The Story of my Experiments with Truth
© 1927 Mohandas K. Gandhi
480 pages
The Story of my Experiments with Truth is a piecemeal autobiography of Mohandas Gandhi, who earned acclaim by leading India to independence from the British Empire through nonviolent means. It includes only the early portions of his life, ending in the 1920s long before the most famous incidents of the Indian movement. Gandhi establishes early on that he chose to downplay much discussion of his political activism in this work on the grounds that he had already written a history of his early struggles in South Africa, and that his later battles were so widely known they needed no further coverage from his pen. Despite that intention, politics peppers this story of his life, as he viewed public service as inseparable from any other portion of his being, and especially from his sense of spirituality, the pursuit of truth. Politics was simply a means of acting on the truth, of proclaiming it to the world.
If not politics, what then is this autobiography? Released in sections through a newsletter, it has no central focus; his search for truth is at best a recurring theme. There's politics here, interwoven with the accounts of legal cases and the epic quest to find his ashram a hand loom (this merited two chapters), but his reflections on religion, spirituality, and ethics give the work most of its substance. The work allows readers to see the legend of the Mahatma slowly emerge from the life of a passionate Indian lawyer who seems beset by scrupulosity, constantly ashamed of his wretched failings, recoiling in horror from the great sins of marriage and drinking goat's milk. Gandhi is not a moderate: after encountering a concept and deciding it worthy of an effort, the effort given is mighty: he adopts practices whole cloth. After being introduced to the concept of economic self reliance, he arranges for his newspaper staff to join him at a communal farm. When he became convinced of the spiritual and medical effects of total abstinence, he became celibate and began sleeping in a separate bed from his wife. Period. His ability to make radical changes in his life increased with practice: as a young man, avoiding meat seemed a terrible burden, one difficult to take up -- but a decade later, with much experience, he could declare war against his libido by refusing to engage in so much as an amorous thought, and developing a diet that wouldn't lead to excess 'interest'. (Meat and milk lead to sexy thoughts. Fruit, not so much. ) At the same time, he records some of his religious explorations, his reading of other sacred texts and comparing them to his own. This was only a minor portion of the content, however.
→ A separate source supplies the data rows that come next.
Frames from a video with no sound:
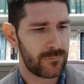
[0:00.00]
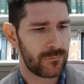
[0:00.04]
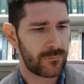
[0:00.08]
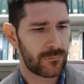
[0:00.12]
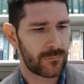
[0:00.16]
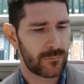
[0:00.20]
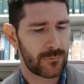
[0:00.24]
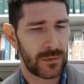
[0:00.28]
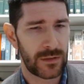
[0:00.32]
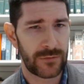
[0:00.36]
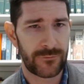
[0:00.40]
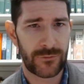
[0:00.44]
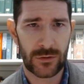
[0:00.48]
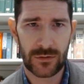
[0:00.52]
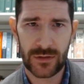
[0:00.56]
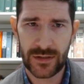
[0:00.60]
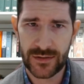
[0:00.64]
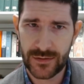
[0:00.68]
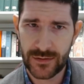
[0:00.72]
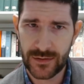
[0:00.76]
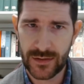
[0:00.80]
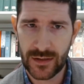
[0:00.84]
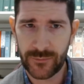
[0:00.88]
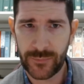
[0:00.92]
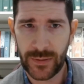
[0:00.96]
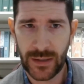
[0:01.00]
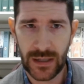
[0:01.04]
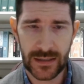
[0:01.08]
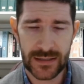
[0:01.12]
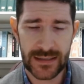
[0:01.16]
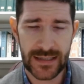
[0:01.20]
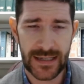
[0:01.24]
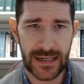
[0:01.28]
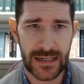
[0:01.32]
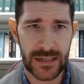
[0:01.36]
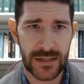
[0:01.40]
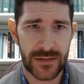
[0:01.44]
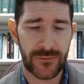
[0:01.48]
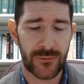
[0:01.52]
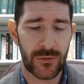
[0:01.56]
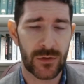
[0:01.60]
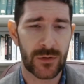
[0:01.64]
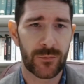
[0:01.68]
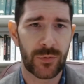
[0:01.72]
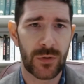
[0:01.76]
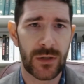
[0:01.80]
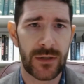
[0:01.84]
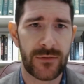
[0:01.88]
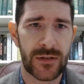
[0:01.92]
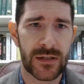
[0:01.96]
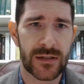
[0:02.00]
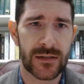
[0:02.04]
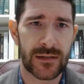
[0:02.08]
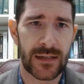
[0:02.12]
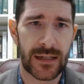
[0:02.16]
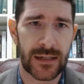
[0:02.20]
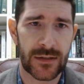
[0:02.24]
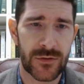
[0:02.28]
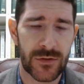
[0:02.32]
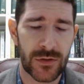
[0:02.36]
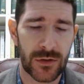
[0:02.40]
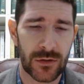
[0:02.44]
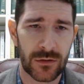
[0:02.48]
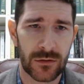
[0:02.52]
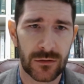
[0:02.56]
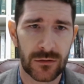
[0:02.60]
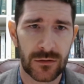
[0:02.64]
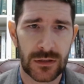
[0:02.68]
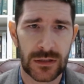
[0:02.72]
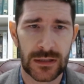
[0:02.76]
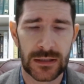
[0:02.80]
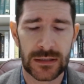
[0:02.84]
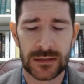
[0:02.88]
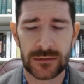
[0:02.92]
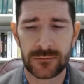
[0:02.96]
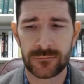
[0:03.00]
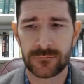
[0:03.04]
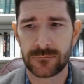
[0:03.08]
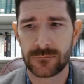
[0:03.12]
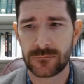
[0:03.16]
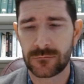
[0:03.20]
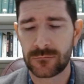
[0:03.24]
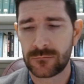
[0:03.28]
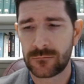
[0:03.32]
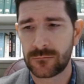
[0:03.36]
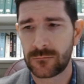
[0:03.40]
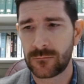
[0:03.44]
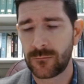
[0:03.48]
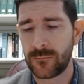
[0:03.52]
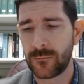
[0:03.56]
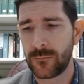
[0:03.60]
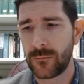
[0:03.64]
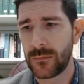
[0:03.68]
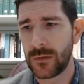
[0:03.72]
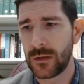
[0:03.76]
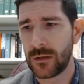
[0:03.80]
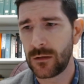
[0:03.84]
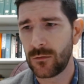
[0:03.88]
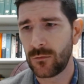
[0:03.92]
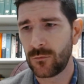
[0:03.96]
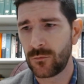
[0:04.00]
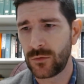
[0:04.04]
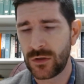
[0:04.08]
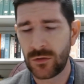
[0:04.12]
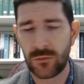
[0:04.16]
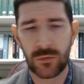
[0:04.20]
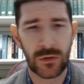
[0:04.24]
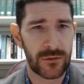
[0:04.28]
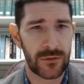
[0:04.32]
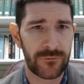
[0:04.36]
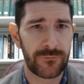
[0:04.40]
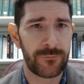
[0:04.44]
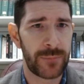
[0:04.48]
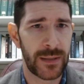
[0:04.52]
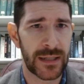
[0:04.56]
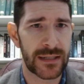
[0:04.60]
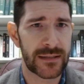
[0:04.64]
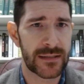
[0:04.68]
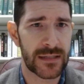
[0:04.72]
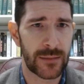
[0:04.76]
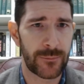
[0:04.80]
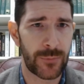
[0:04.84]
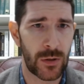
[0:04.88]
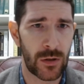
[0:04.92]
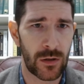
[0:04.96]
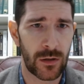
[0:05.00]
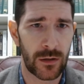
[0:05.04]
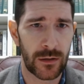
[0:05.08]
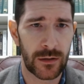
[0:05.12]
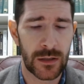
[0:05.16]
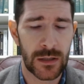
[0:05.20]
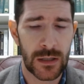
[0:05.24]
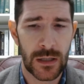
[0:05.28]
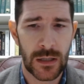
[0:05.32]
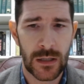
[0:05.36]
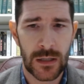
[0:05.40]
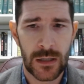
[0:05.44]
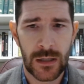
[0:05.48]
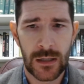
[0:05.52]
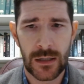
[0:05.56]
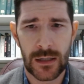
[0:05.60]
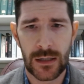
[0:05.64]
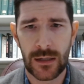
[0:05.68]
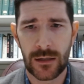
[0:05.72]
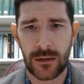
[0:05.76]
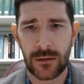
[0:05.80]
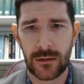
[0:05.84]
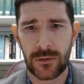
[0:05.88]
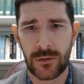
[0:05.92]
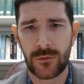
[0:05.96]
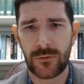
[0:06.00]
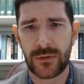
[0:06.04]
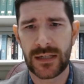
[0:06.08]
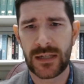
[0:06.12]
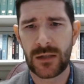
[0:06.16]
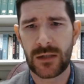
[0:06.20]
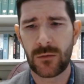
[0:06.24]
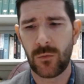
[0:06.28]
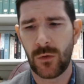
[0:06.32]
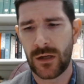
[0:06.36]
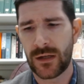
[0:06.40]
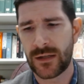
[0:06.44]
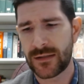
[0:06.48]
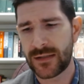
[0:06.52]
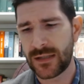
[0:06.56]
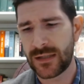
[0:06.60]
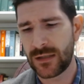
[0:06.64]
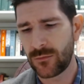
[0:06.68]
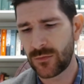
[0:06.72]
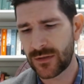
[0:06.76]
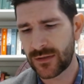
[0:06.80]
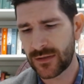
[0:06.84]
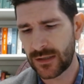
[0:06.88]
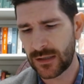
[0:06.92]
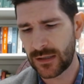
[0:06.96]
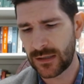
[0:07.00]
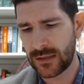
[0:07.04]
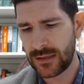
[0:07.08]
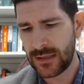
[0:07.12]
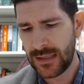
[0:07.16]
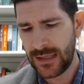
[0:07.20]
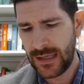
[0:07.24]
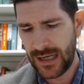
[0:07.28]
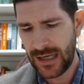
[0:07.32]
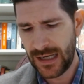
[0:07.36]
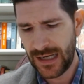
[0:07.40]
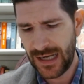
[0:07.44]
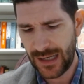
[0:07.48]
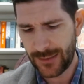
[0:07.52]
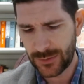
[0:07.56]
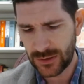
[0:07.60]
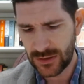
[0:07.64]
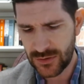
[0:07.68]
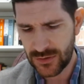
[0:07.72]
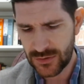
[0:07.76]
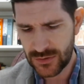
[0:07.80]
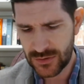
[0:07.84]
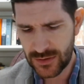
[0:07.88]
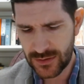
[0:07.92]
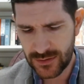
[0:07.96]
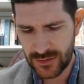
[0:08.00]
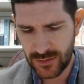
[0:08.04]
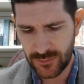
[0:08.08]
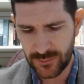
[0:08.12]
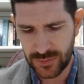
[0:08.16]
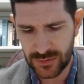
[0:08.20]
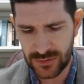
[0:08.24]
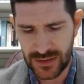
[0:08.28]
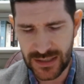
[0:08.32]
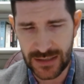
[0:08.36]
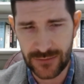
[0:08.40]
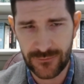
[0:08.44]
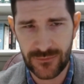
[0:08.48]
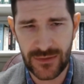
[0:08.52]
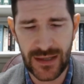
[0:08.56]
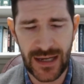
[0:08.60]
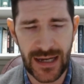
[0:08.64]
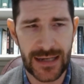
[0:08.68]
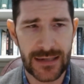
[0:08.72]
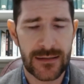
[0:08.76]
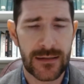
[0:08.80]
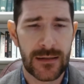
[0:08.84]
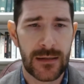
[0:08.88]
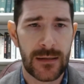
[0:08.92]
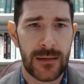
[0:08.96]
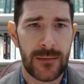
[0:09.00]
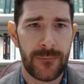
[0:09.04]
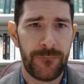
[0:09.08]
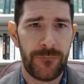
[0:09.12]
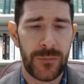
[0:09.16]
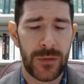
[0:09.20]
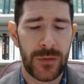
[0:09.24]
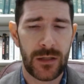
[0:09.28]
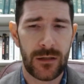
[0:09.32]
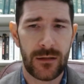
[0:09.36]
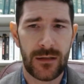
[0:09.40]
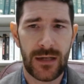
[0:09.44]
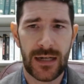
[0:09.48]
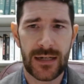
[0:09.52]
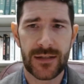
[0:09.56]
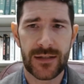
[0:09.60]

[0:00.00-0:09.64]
if you listen to the podcast for the previous lecture, you would have picked up on who he was. He was an abolitionist who believed that the United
Those interested in the formative years and experience of Gandhi may find this book of interest; it is also marginally useful to those seeking information about his South African years, in which he fought to help Indians relegated to indentured servitude reclaim their dignity before the law and before themselves. It is not a cohesive work, however, and doesn't contain any extensive, in-depth writing on any given subject: instead, one sees the big ideas slowly developed over the course of his early life, coming together year by year, a worldview given life one practice and one belief at a time. Gandhi is at once inspiring and unsettling in the extremes of his life, dedicated to truth.
Related:
Nehru: the Invention of India; Shashi Tharoor
The Confessions, St. Augustine (who was also given to literary self-flagellation)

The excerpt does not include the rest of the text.